There shouldn’t be too much surprise as to how those types work once we have established the correct mental model:

  • it is allowed to assign a string literal type e.g. let stringLiteral: 'hello' = 'hello' to a string type (upcast) but not the other way around (downcast)
  • it is allowed to assign a variable holding an object of a type with extra properties to an object of a type with less properties when the existing properties’ types match (upcast) but not the other way around (downcast)
    type UserWithEmail = {name: string, email: string}
    type UserWithoutEmail = {name: string}
    type A = UserWithEmail extends UserWithoutEmail ? true : false // true ✅ ⬆️upcast 
    • Or assign an non-empty object to an empty object:
      const emptyObject: {} = {foo: 'bar'} // ✅ ⬆️upcast 

However there is one type I want to talk more about in this section since people often confuse it with the bottom type never and that type is void.

In many other languages, such as C++, void is used as the a function return type that means that function doesn't return. However, in TypeScript, for a function that doesn't return at all, the correct type of the return value is never.

So what is the type void in TypeScript? void in TypeScript is a supertype of undefined - TypeScript allows you to assign undefined to void (upcaset) but again, not the other way around (downcast)


This can also be verified via the extends keyword:

type A = undefined extends void ? true : false;  // true
type B = void extends undefined ? true : false; // false

void is also an operator in javascript that evaluates the expression next to it to undefined, e.g. void 2 === undefined // true.

In TypeScript, the type void is used to indicate that the implementer of a function is making no guarantees about the return type except that it won’t be useful to the callers.
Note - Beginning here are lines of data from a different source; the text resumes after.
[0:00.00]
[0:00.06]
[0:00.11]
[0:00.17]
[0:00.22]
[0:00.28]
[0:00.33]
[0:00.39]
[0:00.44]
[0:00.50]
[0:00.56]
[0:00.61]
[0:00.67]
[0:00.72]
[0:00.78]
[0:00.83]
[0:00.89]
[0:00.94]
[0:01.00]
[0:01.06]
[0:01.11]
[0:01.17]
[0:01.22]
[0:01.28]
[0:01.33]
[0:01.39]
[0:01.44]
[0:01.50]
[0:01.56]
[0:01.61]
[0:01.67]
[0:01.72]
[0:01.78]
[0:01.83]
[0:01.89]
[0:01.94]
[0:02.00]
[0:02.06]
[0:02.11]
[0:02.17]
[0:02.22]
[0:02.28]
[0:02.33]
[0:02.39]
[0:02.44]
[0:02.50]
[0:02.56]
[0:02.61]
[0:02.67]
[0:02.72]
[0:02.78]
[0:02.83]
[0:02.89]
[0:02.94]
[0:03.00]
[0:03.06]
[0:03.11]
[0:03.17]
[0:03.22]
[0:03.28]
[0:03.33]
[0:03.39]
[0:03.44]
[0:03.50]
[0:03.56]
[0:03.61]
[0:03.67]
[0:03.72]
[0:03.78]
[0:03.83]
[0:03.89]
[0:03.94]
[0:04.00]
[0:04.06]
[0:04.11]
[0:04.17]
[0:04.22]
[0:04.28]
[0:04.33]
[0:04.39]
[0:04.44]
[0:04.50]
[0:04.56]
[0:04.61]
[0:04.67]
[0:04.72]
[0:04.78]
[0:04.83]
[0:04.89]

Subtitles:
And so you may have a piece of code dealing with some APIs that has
This opens the door for a void function at runtime to return something other than undefined, but whatever it returns shouldn’t be used by the caller.

function fn(cb: () => void): void {
    return cb()

fn(() => 'string')

At first blush this might seem like a violation for the Liskov substitution principle since the type string is not a subtype of void so it shouldn’t be able to be substitutable for void. However, if we view it from the perspective of whether or not it alters the correctness of the program, then it becomes apparent that as long as the caller function has no business with the returned value from the void function (which is exactly the intended outcome of the void type), it is pretty harmless to substitute that with a function that returns something different.
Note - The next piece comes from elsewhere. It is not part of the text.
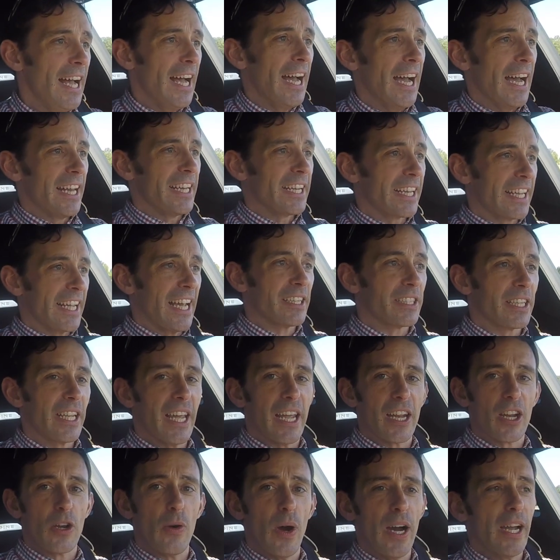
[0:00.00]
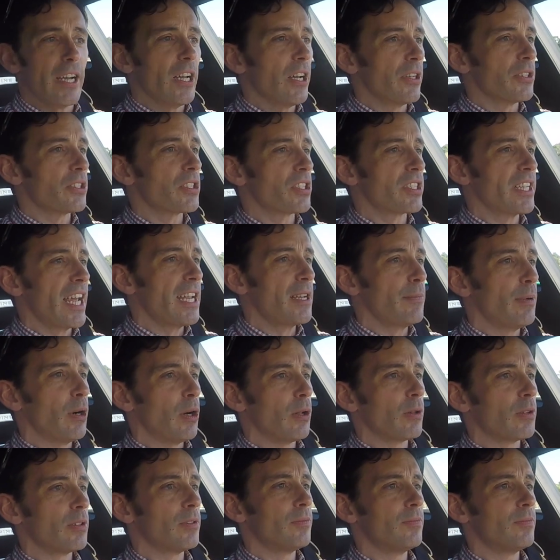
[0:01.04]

and it can get quite unstable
This is where TypeScript is trying to be pragmatic and complements the way JavaScript works with functions. In JavaScript it is pretty common when we reuse functions in different situations with the return values being ignored.

Another cool tip about void type (credit to @simey) is that you can annotate this with void when declaring a function:

function doSomething(this: void, value: string) {
    this // void

This prevents you from using this inside the function.

situations where TypeScript disallows implicit upcast#

Generally there are two situations, and to be honest it should be pretty rare to find yourself in these situations:

  1. When we pass literal objects directly to function
function fn(obj: {name: string}) {}

fn({name: 'foo', key: 1}) // ❌ Object literal may only specify known properties, and 'key' does not exist in type '{ name: string; }'

  1. When we assign literal objects directly to variables with explicit types
type UserWithEmail = {name: string, email: string}
type UserWithoutEmail = {name: string}

let userB: UserWithoutEmail = {name: 'foo', email: ''} // ❌ Type '{ name: string; email: string; }' is not assignable to type 'UserWithoutEmail'.